[Material to process — start]

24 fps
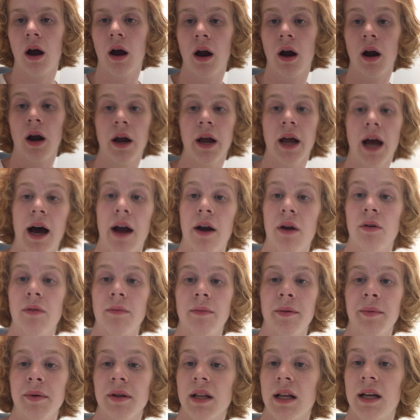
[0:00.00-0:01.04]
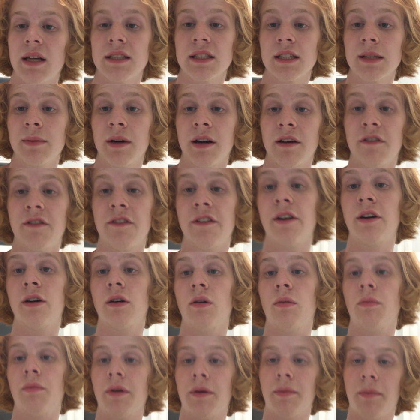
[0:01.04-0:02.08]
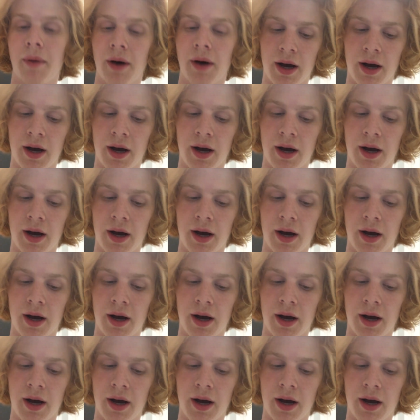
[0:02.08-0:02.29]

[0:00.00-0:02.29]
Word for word: Alright, I don't remember the last time I filmed,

[Material to process — finish]

In the copy, include no pictures; transcribe every record above verbatim.

▶ _Response_
24 fps
[0:00.00-0:01.04]
[0:01.04-0:02.08]
[0:02.08-0:02.29]

[0:00.00-0:02.29]
Word for word: Alright, I don't remember the last time I filmed,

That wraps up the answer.